Exercise description: Each line of the data should be transcribed exactly as given.
━━━━━ Provided entries
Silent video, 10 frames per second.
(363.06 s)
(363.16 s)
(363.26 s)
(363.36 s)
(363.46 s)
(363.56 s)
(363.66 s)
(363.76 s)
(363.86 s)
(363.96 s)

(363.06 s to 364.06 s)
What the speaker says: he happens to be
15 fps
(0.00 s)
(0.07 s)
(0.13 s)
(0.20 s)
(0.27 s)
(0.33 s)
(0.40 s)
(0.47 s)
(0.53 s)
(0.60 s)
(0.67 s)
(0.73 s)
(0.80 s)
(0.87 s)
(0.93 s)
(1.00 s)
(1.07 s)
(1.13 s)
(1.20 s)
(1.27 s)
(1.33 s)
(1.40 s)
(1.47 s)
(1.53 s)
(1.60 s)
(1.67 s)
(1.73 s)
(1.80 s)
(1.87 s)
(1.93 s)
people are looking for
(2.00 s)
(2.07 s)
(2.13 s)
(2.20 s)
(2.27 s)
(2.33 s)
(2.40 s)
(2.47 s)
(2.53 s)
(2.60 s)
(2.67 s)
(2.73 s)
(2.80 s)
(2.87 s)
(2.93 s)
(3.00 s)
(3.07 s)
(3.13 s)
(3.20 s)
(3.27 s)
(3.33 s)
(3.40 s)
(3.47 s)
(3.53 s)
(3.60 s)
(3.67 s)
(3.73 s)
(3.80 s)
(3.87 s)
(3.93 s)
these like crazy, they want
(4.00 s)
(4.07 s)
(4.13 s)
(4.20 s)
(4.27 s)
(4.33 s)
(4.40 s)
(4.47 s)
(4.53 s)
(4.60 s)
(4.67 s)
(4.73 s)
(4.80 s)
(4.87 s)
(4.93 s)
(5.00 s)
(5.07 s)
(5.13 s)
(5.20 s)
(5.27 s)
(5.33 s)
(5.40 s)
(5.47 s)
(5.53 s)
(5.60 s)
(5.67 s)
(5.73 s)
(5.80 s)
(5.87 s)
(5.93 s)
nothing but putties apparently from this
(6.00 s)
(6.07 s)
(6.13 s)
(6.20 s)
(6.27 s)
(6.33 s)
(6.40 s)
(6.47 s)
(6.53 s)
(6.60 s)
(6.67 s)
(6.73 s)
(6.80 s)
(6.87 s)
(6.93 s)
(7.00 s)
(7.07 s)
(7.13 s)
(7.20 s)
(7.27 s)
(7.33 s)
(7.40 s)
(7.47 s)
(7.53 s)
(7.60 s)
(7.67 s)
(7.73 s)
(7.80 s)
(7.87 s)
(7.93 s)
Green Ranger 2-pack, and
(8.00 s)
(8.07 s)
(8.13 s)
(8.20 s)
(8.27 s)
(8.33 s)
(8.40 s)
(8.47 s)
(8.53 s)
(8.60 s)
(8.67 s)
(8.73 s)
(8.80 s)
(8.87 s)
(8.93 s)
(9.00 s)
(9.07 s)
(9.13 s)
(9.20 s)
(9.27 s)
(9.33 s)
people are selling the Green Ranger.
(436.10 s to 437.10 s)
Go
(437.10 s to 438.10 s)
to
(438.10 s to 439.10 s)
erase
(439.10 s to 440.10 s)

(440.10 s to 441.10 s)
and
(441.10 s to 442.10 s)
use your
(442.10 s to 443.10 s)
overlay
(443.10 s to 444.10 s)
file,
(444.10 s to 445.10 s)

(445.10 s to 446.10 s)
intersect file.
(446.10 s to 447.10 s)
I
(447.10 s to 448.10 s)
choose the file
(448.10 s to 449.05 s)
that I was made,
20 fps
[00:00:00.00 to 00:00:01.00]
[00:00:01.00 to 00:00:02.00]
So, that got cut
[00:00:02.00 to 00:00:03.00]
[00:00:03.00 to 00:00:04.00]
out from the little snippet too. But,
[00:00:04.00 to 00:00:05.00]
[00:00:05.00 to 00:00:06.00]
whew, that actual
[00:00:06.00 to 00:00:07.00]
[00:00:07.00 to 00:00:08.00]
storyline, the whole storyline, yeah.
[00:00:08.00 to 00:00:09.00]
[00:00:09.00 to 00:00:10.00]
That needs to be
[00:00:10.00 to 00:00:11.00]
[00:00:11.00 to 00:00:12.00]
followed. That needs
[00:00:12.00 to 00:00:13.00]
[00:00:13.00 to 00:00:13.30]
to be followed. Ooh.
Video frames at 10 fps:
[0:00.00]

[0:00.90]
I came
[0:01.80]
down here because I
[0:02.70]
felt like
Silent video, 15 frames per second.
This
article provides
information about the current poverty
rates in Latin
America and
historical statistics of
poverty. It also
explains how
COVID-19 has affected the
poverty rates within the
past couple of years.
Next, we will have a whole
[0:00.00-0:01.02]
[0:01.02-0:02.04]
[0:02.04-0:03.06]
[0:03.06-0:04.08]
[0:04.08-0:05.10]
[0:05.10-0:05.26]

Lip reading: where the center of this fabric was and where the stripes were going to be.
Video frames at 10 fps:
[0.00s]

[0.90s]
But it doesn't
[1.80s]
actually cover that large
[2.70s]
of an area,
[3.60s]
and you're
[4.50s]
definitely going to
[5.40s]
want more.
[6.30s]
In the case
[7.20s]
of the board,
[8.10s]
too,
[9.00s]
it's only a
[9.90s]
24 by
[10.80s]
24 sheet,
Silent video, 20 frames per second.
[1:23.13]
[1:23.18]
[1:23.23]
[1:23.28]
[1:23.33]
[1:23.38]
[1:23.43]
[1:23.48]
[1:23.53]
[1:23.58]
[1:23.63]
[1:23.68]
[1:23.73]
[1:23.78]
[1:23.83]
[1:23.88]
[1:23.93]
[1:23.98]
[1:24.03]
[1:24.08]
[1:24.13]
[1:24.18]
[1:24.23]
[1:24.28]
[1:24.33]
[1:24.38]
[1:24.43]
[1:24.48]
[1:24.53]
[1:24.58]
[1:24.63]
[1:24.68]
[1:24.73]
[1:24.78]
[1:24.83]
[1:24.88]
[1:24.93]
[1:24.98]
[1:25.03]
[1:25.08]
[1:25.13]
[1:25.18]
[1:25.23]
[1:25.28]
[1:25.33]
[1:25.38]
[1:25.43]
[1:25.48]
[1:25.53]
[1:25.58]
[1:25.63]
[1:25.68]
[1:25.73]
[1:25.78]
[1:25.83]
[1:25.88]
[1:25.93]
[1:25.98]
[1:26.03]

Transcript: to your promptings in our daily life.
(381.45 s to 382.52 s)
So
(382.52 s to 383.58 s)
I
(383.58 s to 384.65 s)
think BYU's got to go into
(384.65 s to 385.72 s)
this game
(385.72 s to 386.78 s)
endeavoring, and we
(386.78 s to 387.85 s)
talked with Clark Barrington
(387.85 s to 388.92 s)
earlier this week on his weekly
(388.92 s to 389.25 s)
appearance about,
━━━━━━━━━━
Solution for this problem:
Silent video, 10 frames per second.
(363.06 s)
(363.16 s)
(363.26 s)
(363.36 s)
(363.46 s)
(363.56 s)
(363.66 s)
(363.76 s)
(363.86 s)
(363.96 s)

(363.06 s to 364.06 s)
What the speaker says: he happens to be
15 fps
(0.00 s)
(0.07 s)
(0.13 s)
(0.20 s)
(0.27 s)
(0.33 s)
(0.40 s)
(0.47 s)
(0.53 s)
(0.60 s)
(0.67 s)
(0.73 s)
(0.80 s)
(0.87 s)
(0.93 s)
(1.00 s)
(1.07 s)
(1.13 s)
(1.20 s)
(1.27 s)
(1.33 s)
(1.40 s)
(1.47 s)
(1.53 s)
(1.60 s)
(1.67 s)
(1.73 s)
(1.80 s)
(1.87 s)
(1.93 s)
people are looking for
(2.00 s)
(2.07 s)
(2.13 s)
(2.20 s)
(2.27 s)
(2.33 s)
(2.40 s)
(2.47 s)
(2.53 s)
(2.60 s)
(2.67 s)
(2.73 s)
(2.80 s)
(2.87 s)
(2.93 s)
(3.00 s)
(3.07 s)
(3.13 s)
(3.20 s)
(3.27 s)
(3.33 s)
(3.40 s)
(3.47 s)
(3.53 s)
(3.60 s)
(3.67 s)
(3.73 s)
(3.80 s)
(3.87 s)
(3.93 s)
these like crazy, they want
(4.00 s)
(4.07 s)
(4.13 s)
(4.20 s)
(4.27 s)
(4.33 s)
(4.40 s)
(4.47 s)
(4.53 s)
(4.60 s)
(4.67 s)
(4.73 s)
(4.80 s)
(4.87 s)
(4.93 s)
(5.00 s)
(5.07 s)
(5.13 s)
(5.20 s)
(5.27 s)
(5.33 s)
(5.40 s)
(5.47 s)
(5.53 s)
(5.60 s)
(5.67 s)
(5.73 s)
(5.80 s)
(5.87 s)
(5.93 s)
nothing but putties apparently from this
(6.00 s)
(6.07 s)
(6.13 s)
(6.20 s)
(6.27 s)
(6.33 s)
(6.40 s)
(6.47 s)
(6.53 s)
(6.60 s)
(6.67 s)
(6.73 s)
(6.80 s)
(6.87 s)
(6.93 s)
(7.00 s)
(7.07 s)
(7.13 s)
(7.20 s)
(7.27 s)
(7.33 s)
(7.40 s)
(7.47 s)
(7.53 s)
(7.60 s)
(7.67 s)
(7.73 s)
(7.80 s)
(7.87 s)
(7.93 s)
Green Ranger 2-pack, and
(8.00 s)
(8.07 s)
(8.13 s)
(8.20 s)
(8.27 s)
(8.33 s)
(8.40 s)
(8.47 s)
(8.53 s)
(8.60 s)
(8.67 s)
(8.73 s)
(8.80 s)
(8.87 s)
(8.93 s)
(9.00 s)
(9.07 s)
(9.13 s)
(9.20 s)
(9.27 s)
(9.33 s)
people are selling the Green Ranger.
(436.10 s to 437.10 s)
Go
(437.10 s to 438.10 s)
to
(438.10 s to 439.10 s)
erase
(439.10 s to 440.10 s)

(440.10 s to 441.10 s)
and
(441.10 s to 442.10 s)
use your
(442.10 s to 443.10 s)
overlay
(443.10 s to 444.10 s)
file,
(444.10 s to 445.10 s)

(445.10 s to 446.10 s)
intersect file.
(446.10 s to 447.10 s)
I
(447.10 s to 448.10 s)
choose the file
(448.10 s to 449.05 s)
that I was made,
20 fps
[00:00:00.00 to 00:00:01.00]
[00:00:01.00 to 00:00:02.00]
So, that got cut
[00:00:02.00 to 00:00:03.00]
[00:00:03.00 to 00:00:04.00]
out from the little snippet too. But,
[00:00:04.00 to 00:00:05.00]
[00:00:05.00 to 00:00:06.00]
whew, that actual
[00:00:06.00 to 00:00:07.00]
[00:00:07.00 to 00:00:08.00]
storyline, the whole storyline, yeah.
[00:00:08.00 to 00:00:09.00]
[00:00:09.00 to 00:00:10.00]
That needs to be
[00:00:10.00 to 00:00:11.00]
[00:00:11.00 to 00:00:12.00]
followed. That needs
[00:00:12.00 to 00:00:13.00]
[00:00:13.00 to 00:00:13.30]
to be followed. Ooh.
Video frames at 10 fps:
[0:00.00]

[0:00.90]
I came
[0:01.80]
down here because I
[0:02.70]
felt like
Silent video, 15 frames per second.
This
article provides
information about the current poverty
rates in Latin
America and
historical statistics of
poverty. It also
explains how
COVID-19 has affected the
poverty rates within the
past couple of years.
Next, we will have a whole
[0:00.00-0:01.02]
[0:01.02-0:02.04]
[0:02.04-0:03.06]
[0:03.06-0:04.08]
[0:04.08-0:05.10]
[0:05.10-0:05.26]

Lip reading: where the center of this fabric was and where the stripes were going to be.
Video frames at 10 fps:
[0.00s]

[0.90s]
But it doesn't
[1.80s]
actually cover that large
[2.70s]
of an area,
[3.60s]
and you're
[4.50s]
definitely going to
[5.40s]
want more.
[6.30s]
In the case
[7.20s]
of the board,
[8.10s]
too,
[9.00s]
it's only a
[9.90s]
24 by
[10.80s]
24 sheet,
Silent video, 20 frames per second.
[1:23.13]
[1:23.18]
[1:23.23]
[1:23.28]
[1:23.33]
[1:23.38]
[1:23.43]
[1:23.48]
[1:23.53]
[1:23.58]
[1:23.63]
[1:23.68]
[1:23.73]
[1:23.78]
[1:23.83]
[1:23.88]
[1:23.93]
[1:23.98]
[1:24.03]
[1:24.08]
[1:24.13]
[1:24.18]
[1:24.23]
[1:24.28]
[1:24.33]
[1:24.38]
[1:24.43]
[1:24.48]
[1:24.53]
[1:24.58]
[1:24.63]
[1:24.68]
[1:24.73]
[1:24.78]
[1:24.83]
[1:24.88]
[1:24.93]
[1:24.98]
[1:25.03]
[1:25.08]
[1:25.13]
[1:25.18]
[1:25.23]
[1:25.28]
[1:25.33]
[1:25.38]
[1:25.43]
[1:25.48]
[1:25.53]
[1:25.58]
[1:25.63]
[1:25.68]
[1:25.73]
[1:25.78]
[1:25.83]
[1:25.88]
[1:25.93]
[1:25.98]
[1:26.03]

Transcript: to your promptings in our daily life.
(381.45 s to 382.52 s)
So
(382.52 s to 383.58 s)
I
(383.58 s to 384.65 s)
think BYU's got to go into
(384.65 s to 385.72 s)
this game
(385.72 s to 386.78 s)
endeavoring, and we
(386.78 s to 387.85 s)
talked with Clark Barrington
(387.85 s to 388.92 s)
earlier this week on his weekly
(388.92 s to 389.25 s)
appearance about,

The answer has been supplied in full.